Primeiro, porque a escrita e a existência de uma norma levam-nos a crer que a boa língua é a língua que existe, parada, nos dicionários e gramáticas na estante. Ora, nem nos dicionários nem nas gramáticas ela está parada, mas muitos estão convencidos de que sim. Mais do que isso: estas mudanças, que arrepiam tanta gente, fazem-se de forma lenta, ao longo de décadas ou séculos.

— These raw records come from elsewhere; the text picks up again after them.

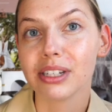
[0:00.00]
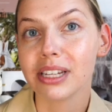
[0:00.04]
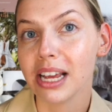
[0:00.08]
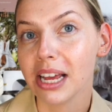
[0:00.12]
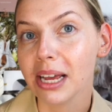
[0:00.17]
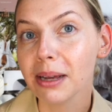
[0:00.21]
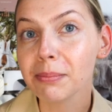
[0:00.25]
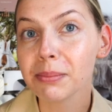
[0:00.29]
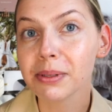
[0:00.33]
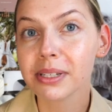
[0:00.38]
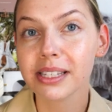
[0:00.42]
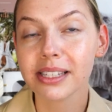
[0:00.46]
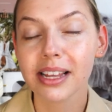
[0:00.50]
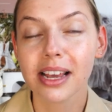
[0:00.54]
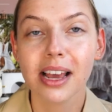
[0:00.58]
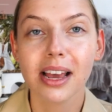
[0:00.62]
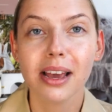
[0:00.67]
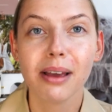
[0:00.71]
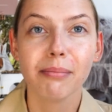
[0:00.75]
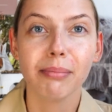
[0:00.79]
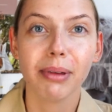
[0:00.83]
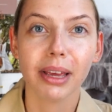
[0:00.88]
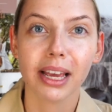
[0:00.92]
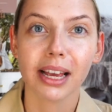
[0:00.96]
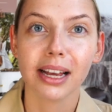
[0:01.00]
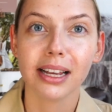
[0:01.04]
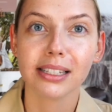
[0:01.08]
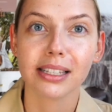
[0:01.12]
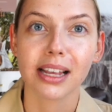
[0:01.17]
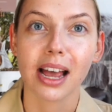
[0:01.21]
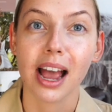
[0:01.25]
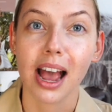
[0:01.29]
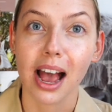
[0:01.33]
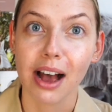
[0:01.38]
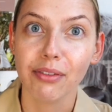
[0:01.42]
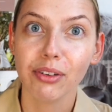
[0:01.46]
tips, because
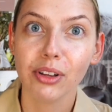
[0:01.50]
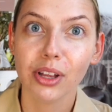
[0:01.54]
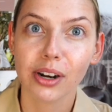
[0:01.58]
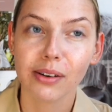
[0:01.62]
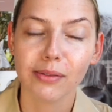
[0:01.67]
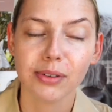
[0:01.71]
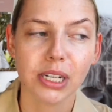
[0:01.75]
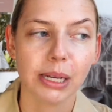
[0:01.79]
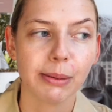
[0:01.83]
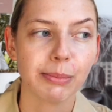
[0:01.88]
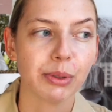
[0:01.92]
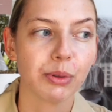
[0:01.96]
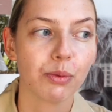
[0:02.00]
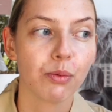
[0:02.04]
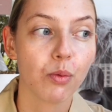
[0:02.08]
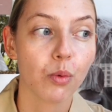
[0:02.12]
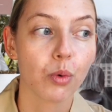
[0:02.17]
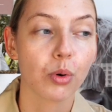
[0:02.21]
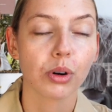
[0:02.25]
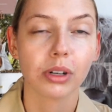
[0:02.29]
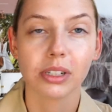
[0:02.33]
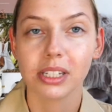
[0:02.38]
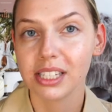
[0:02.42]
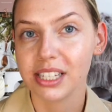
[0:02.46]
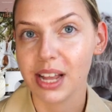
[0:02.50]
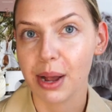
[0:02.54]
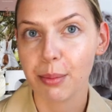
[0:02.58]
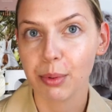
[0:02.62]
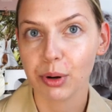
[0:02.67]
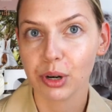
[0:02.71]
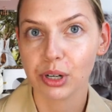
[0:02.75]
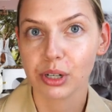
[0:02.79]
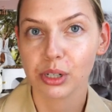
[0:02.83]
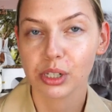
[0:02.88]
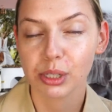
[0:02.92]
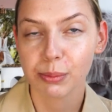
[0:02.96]
I have a lot of tips for
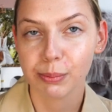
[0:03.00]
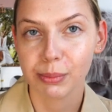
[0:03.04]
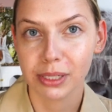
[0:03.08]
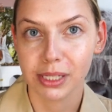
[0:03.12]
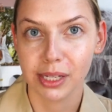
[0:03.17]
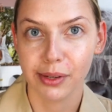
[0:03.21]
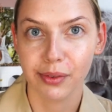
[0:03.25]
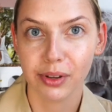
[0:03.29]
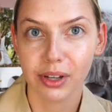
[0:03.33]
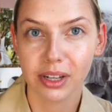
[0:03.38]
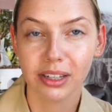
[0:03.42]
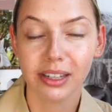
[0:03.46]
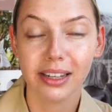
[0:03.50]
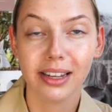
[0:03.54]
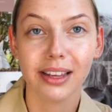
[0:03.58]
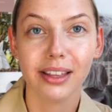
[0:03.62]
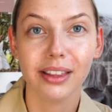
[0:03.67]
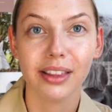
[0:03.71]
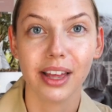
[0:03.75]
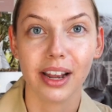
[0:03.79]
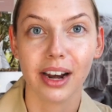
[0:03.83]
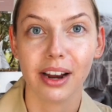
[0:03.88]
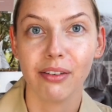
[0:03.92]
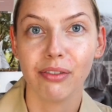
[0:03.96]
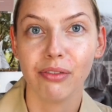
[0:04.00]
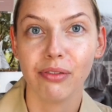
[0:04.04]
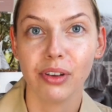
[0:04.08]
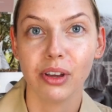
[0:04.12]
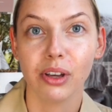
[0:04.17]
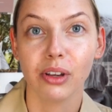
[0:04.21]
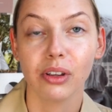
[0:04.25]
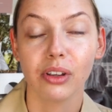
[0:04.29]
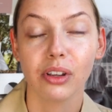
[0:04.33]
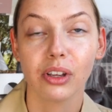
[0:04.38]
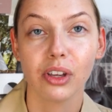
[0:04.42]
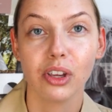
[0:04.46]
summer specifically that I
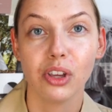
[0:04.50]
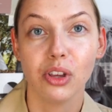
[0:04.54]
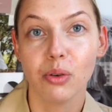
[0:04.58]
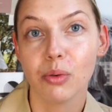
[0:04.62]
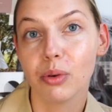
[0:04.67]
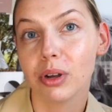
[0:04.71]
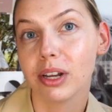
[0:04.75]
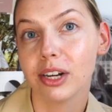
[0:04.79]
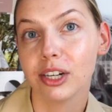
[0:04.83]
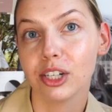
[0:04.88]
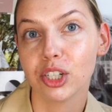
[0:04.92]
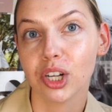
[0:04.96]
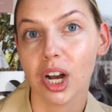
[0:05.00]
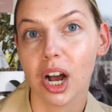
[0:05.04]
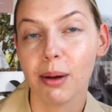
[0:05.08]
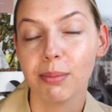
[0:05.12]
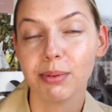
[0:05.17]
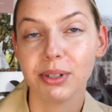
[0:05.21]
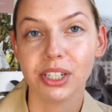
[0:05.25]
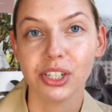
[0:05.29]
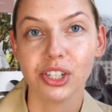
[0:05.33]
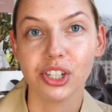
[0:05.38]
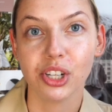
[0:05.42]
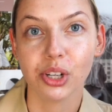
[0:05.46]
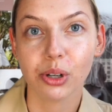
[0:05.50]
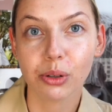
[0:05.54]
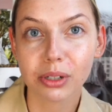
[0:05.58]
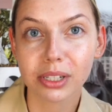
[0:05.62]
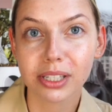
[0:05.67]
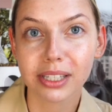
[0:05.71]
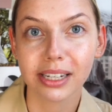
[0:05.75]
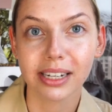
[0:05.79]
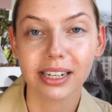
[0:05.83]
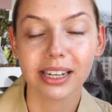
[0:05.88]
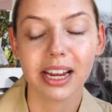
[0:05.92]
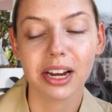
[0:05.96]
feel you can adopt into your
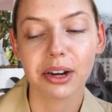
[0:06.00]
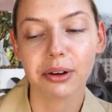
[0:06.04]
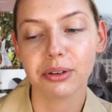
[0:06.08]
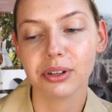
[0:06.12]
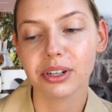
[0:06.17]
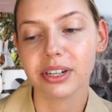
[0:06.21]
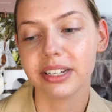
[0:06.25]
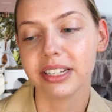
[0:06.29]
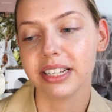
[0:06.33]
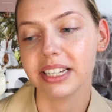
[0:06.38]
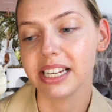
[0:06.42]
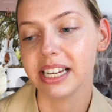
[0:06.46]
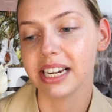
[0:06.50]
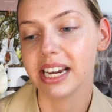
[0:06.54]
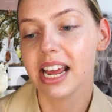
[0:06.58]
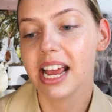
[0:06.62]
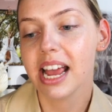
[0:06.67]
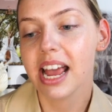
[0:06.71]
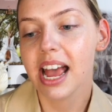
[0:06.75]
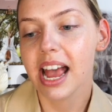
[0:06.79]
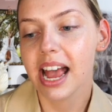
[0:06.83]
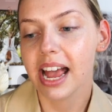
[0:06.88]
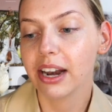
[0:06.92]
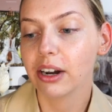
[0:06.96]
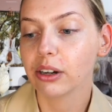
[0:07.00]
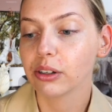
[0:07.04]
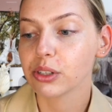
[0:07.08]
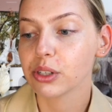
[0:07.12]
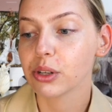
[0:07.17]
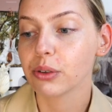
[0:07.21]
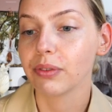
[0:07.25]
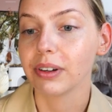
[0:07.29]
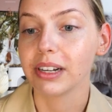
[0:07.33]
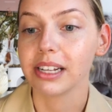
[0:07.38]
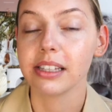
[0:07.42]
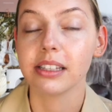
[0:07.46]
skincare routine, and
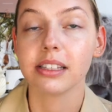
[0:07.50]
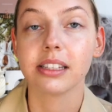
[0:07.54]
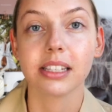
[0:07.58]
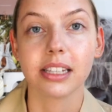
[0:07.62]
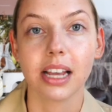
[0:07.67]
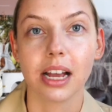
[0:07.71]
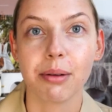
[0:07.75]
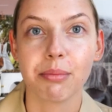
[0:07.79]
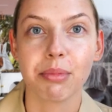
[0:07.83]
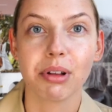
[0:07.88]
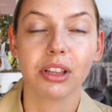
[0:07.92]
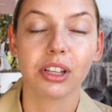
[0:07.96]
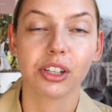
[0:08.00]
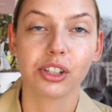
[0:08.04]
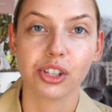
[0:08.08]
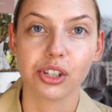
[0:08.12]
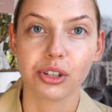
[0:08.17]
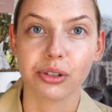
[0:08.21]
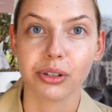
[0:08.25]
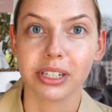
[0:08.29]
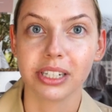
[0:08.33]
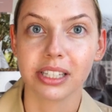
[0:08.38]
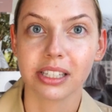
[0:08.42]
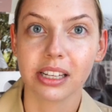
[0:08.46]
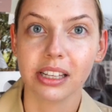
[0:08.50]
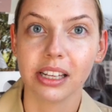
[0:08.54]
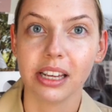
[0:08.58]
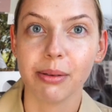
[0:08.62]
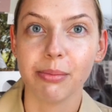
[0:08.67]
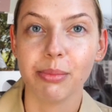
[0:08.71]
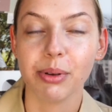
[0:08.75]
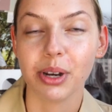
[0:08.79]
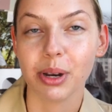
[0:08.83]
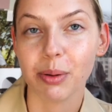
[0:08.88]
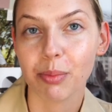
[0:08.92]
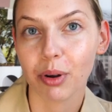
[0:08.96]
also find some luxurious clean
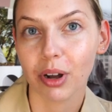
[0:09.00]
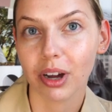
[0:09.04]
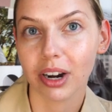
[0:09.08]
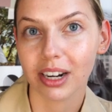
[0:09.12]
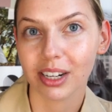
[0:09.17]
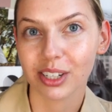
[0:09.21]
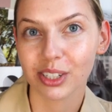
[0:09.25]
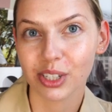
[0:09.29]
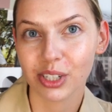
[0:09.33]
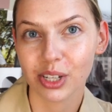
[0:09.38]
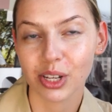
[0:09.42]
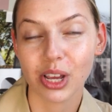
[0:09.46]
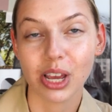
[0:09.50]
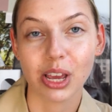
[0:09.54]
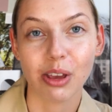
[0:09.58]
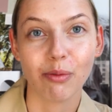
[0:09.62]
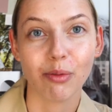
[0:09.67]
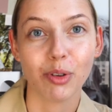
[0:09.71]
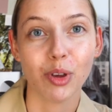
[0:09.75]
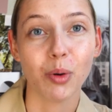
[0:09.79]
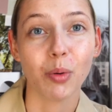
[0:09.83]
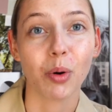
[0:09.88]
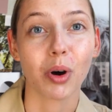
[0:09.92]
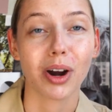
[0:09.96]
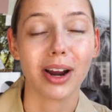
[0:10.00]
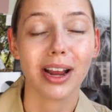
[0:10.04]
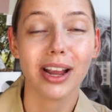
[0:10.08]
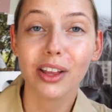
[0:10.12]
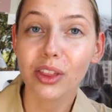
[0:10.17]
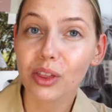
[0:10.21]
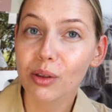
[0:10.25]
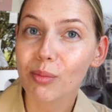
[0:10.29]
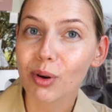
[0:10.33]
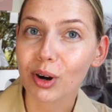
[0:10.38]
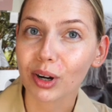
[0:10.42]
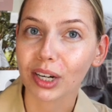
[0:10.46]
beauty products if you are
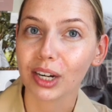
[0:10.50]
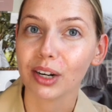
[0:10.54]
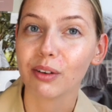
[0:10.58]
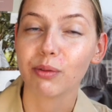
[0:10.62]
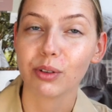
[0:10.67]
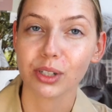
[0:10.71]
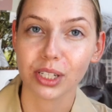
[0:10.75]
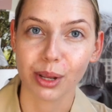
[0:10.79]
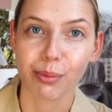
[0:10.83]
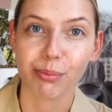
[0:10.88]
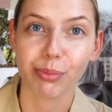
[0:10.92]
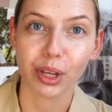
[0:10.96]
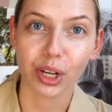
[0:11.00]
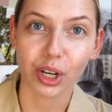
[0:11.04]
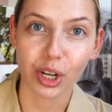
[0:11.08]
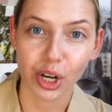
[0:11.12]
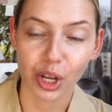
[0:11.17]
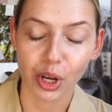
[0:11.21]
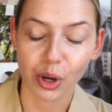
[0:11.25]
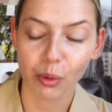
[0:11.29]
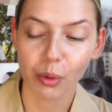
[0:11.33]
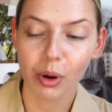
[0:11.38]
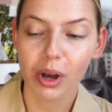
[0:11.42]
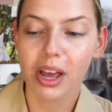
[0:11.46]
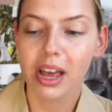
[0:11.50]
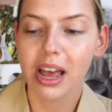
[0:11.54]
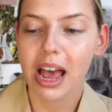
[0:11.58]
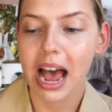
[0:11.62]
in the market for something new.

Depois, quando de facto notamos algumas das mudanças, um mecanismo mental que me parece existir em todas as sociedades leva-nos a crer que a mudança é sempre um erro. Como ainda há pouco tempo ouvi um linguista a dizer, com muita graça, todos nós aceitamos que a língua muda – só não gostamos da maneira como ela muda…
E, no entanto, ela muda! Continuando a olhar para os sons, podemos ver como o r português está a mudar neste preciso momento! E também podemos ver como a qualidade das vogais nas sílabas átonas é muito diferente da pintura que nos dá a escrita – não só o o se lê u em muitas sílabas átonas, como, em muitos casos, esse «u» tem já uma leitura muito mais sumida do que pensamos – numa conversa normal, o último o de «todo» já é uma vogal quase desaparecida.
Isto são apenas exemplos. Basta ouvir o discurso de um falante de 70 anos e outro de 17 anos numa qualquer terra portuguesa para vermos diferenças entre falantes vivos. Aliás, voltando atrás, basta ouvir dois falantes quaisquer para vermos como a língua não é igual em duas bocas…
Enfim, há palavras que ficam iguais durante muito tempo, outras que mudam rapidamente. Há sons que sofrem alterações que levam a mudanças noutros sons. As vogais, por exemplo, estão sempre a dançar um pouco, nunca estão fixas, pois o seu timbre depende da exacta forma que damos à boca e, por isso, ninguém produz uma vogal exactamente igual a outra pessoa. Quando a nuvem de sons em redor de uma letra vogal começa a aproximar-se de outra vogal, esta desloca-se para manter o mesmo grau de diferença – um mecanismo inconsciente que encontramos em várias línguas.
Quando uma língua tem uma norma escrita, a mudança irá desacelerar – a norma é uma força que tende a uniformizar a língua entre os falantes de cada época e, assim, pela lógica exposta acima, acaba por actuar como travão da mudança ao longo do tempo. No entanto, a norma não é um travão a fundo. A língua continua a mudar – e, com ela, a norma. O processo de mudança da norma costuma ser ligeiramente mais consciente e, por vezes, tem cariz político (e muito arbitrário). Já o processo praticamente invisível de constante desbaste e reconstrução das palavras – esse é suave, imperceptível, visível apenas quando olhamos para trás, para os séculos, e percebemos as diferenças nas fotografias tiradas no momento do registo escrito das palavras.
Texto publicado em 9 de agosto de 2020 no blogue Certas Palavras e no livro Almanaque da Língua Portuguesa (Guerra & Paz, 2020). Mantém-se a ortografia de 1945, seguida pelo autor.